Many posts compare Vanguard, Fidelity, and Schwab. What about others such as the new Chase You Invest that offer free trades for mutual funds, ETFs, stocks, and fixed income investments?

DMW

User avatar
Earl Lemongrab
Posts: 5813
Joined: Tue Jun 10, 2014 1:14 am

Re: Vanguard vs others

Post by Earl Lemongrab » Thu Oct 11, 2018 2:20 am

Dead Man Walking wrote:
Thu Oct 11, 2018 1:05 am
Many posts compare Vanguard, Fidelity, and Schwab. What about others such as the new Chase You Invest that offer free trades for mutual funds, ETFs, stocks, and fixed income investments?
Some of us like Merrill Edge.
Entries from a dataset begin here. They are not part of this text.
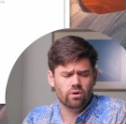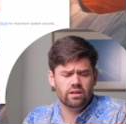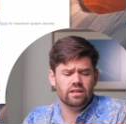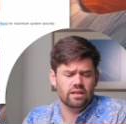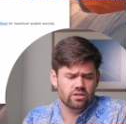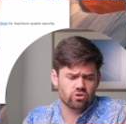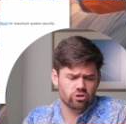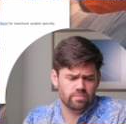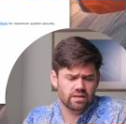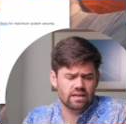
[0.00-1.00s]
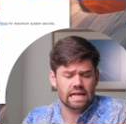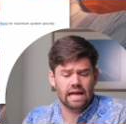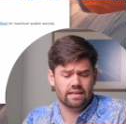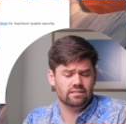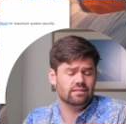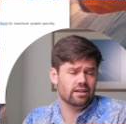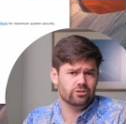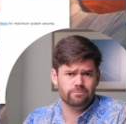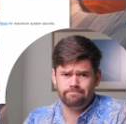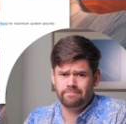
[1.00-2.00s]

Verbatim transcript: one is going to be SSH.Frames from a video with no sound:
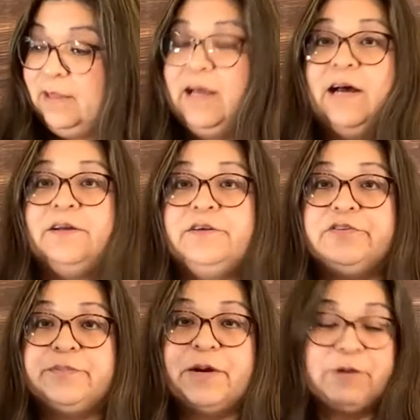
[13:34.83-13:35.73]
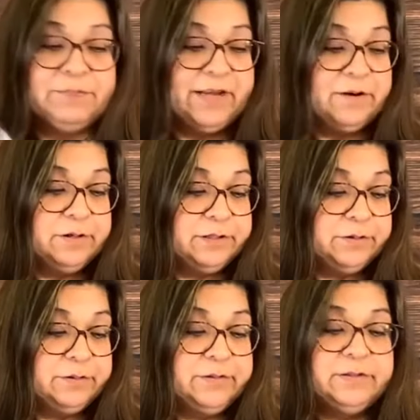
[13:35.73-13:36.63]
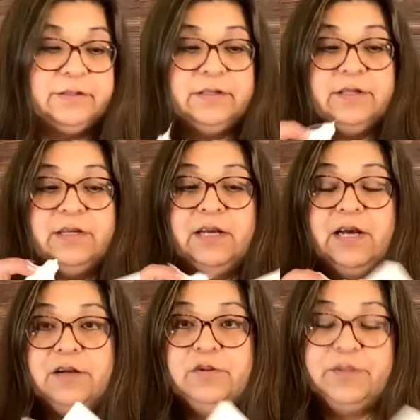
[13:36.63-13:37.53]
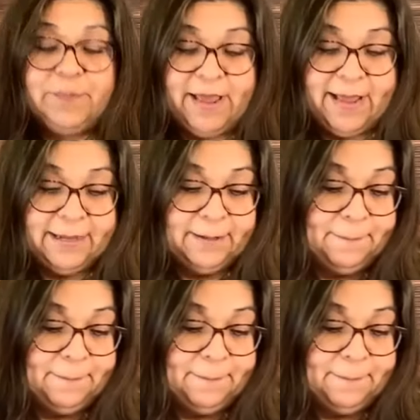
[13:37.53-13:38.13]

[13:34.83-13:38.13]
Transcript: I'll use my reptile glue. I'll glue the back.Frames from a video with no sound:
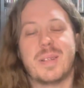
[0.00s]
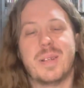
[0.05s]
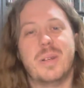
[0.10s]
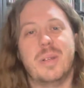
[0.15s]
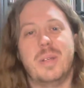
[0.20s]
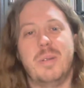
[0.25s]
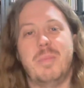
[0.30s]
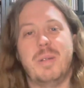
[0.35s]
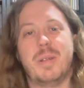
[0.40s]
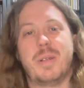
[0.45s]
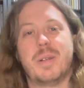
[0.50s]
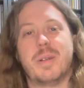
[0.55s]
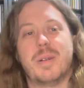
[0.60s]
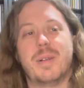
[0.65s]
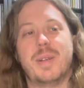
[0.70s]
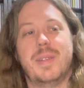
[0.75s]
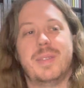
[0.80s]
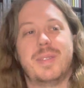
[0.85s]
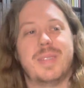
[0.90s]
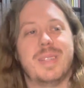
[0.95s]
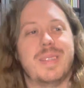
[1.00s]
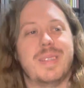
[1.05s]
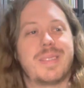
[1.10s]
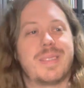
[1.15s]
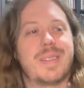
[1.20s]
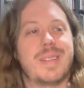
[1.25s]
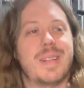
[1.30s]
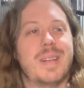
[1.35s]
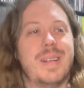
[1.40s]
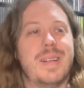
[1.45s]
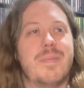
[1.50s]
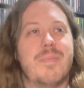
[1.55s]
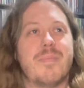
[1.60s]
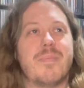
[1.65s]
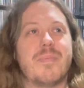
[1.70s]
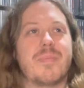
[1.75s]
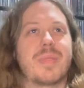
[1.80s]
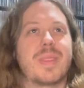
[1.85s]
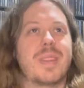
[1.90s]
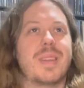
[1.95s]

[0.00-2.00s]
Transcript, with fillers: only because it's um,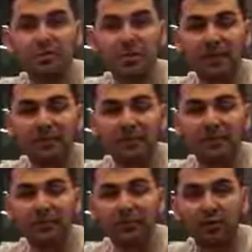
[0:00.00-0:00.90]
basic
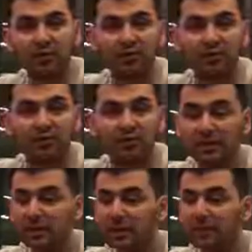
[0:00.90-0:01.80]
forms of
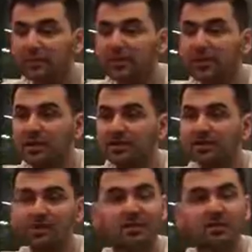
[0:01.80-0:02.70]
alarm
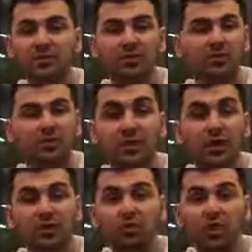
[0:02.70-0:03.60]
systems which just
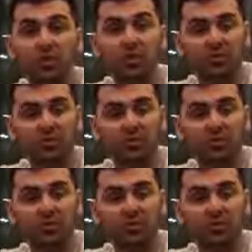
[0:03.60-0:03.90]
wake you up.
With sufficient holdings you get free ETF trades and they have nice transfer bonuses.
This week's fortune cookie: "Your financial life will be secure and beneficial." So I got that going for me, which is nice.

User avatar
BoglePaul
Posts: 95
Joined: Tue Jul 29, 2014 2:34 pm

Re: Vanguard vs others

Post by BoglePaul » Thu Oct 11, 2018 3:02 am

Dead Man Walking wrote:
Thu Oct 11, 2018 1:05 am
Many posts compare Vanguard, Fidelity, and Schwab. What about others such as the new Chase You Invest that offer free trades for mutual funds, ETFs, stocks, and fixed income investments?

DMW
What about Wells Fargo? Stick with Vanguard, Fidelity, and Schwab.